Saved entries

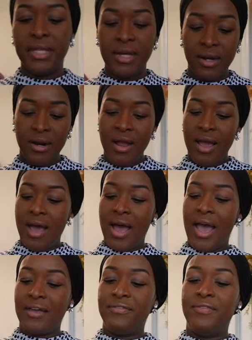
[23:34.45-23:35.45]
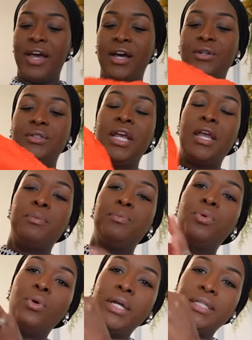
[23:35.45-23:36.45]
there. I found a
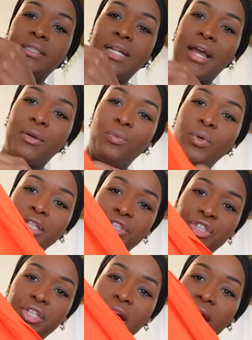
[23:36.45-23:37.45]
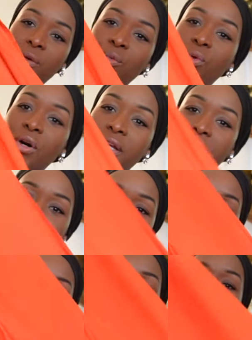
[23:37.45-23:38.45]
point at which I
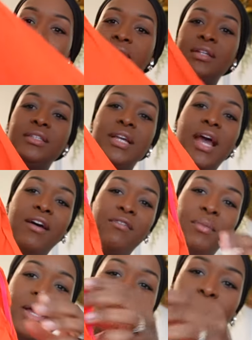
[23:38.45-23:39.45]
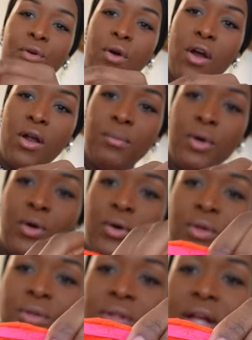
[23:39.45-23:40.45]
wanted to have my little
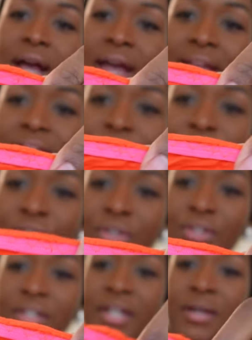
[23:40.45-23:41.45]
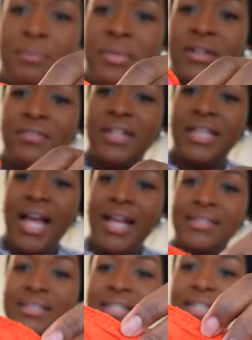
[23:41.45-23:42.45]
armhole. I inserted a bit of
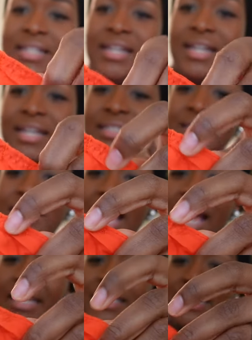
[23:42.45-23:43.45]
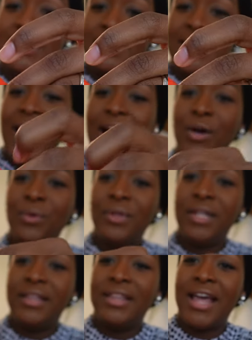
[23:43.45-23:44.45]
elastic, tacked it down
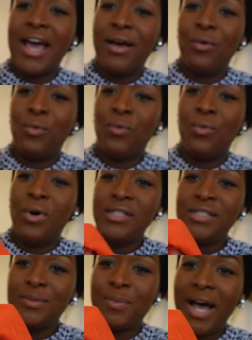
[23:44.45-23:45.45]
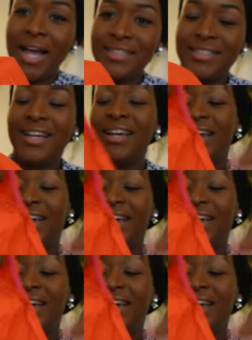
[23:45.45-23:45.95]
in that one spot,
---
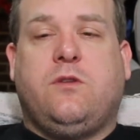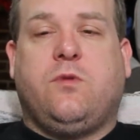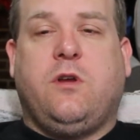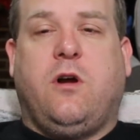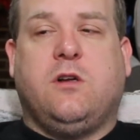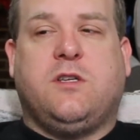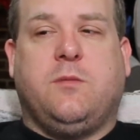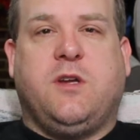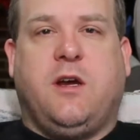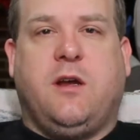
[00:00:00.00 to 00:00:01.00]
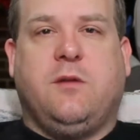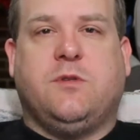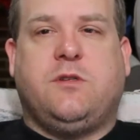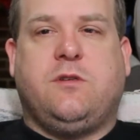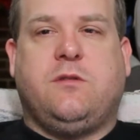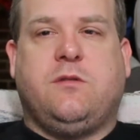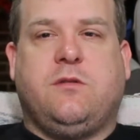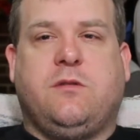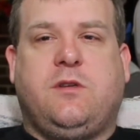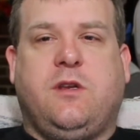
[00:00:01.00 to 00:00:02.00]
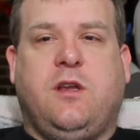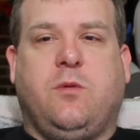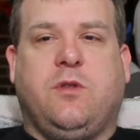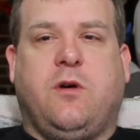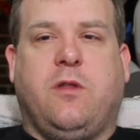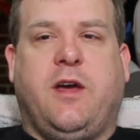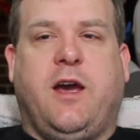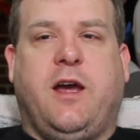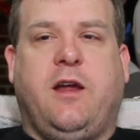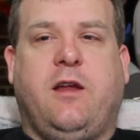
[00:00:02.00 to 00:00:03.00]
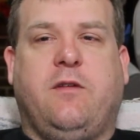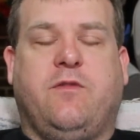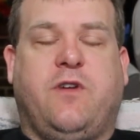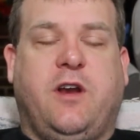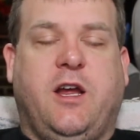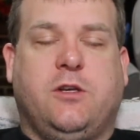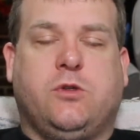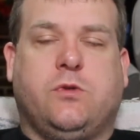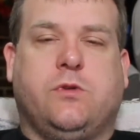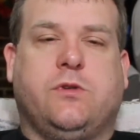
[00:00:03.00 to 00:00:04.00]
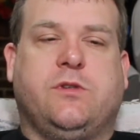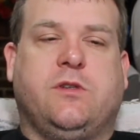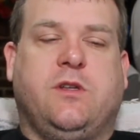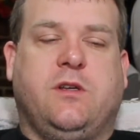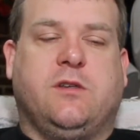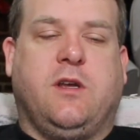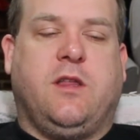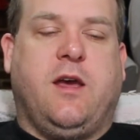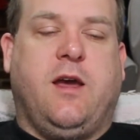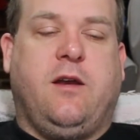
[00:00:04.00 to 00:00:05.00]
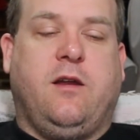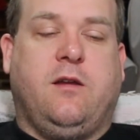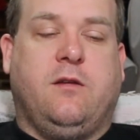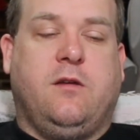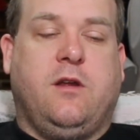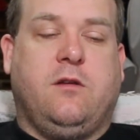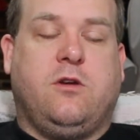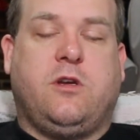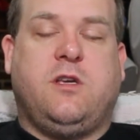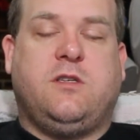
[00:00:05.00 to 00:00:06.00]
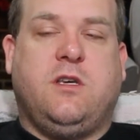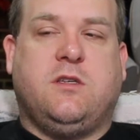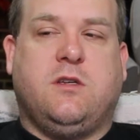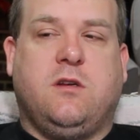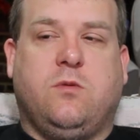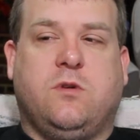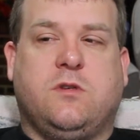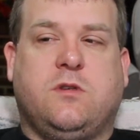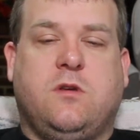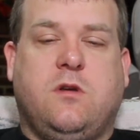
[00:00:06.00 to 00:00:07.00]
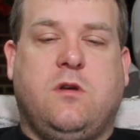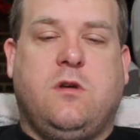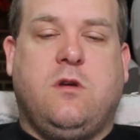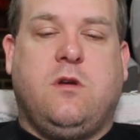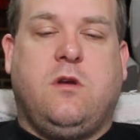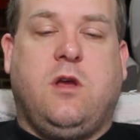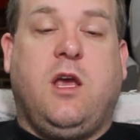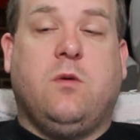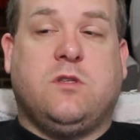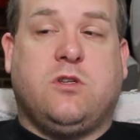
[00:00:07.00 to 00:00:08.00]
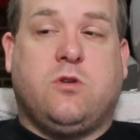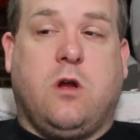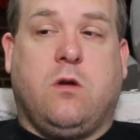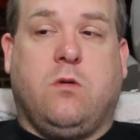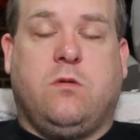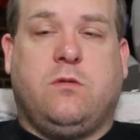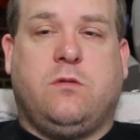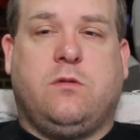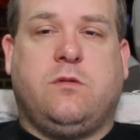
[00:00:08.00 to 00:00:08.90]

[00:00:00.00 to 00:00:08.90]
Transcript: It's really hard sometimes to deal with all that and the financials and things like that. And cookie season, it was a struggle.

**ASSIGNED TASK:** In the entries above, find the line with "[00:00:01.00 to 00:00:02.00]" and the line with "Transcript: It's really". Return exactly those lines and all the ones between them, pictures excluded.

**RESPONSE:**
[00:00:01.00 to 00:00:02.00]
[00:00:02.00 to 00:00:03.00]
[00:00:03.00 to 00:00:04.00]
[00:00:04.00 to 00:00:05.00]
[00:00:05.00 to 00:00:06.00]
[00:00:06.00 to 00:00:07.00]
[00:00:07.00 to 00:00:08.00]
[00:00:08.00 to 00:00:08.90]

[00:00:00.00 to 00:00:08.90]
Transcript: It's really hard sometimes to deal with all that and the financials and things like that. And cookie season, it was a struggle.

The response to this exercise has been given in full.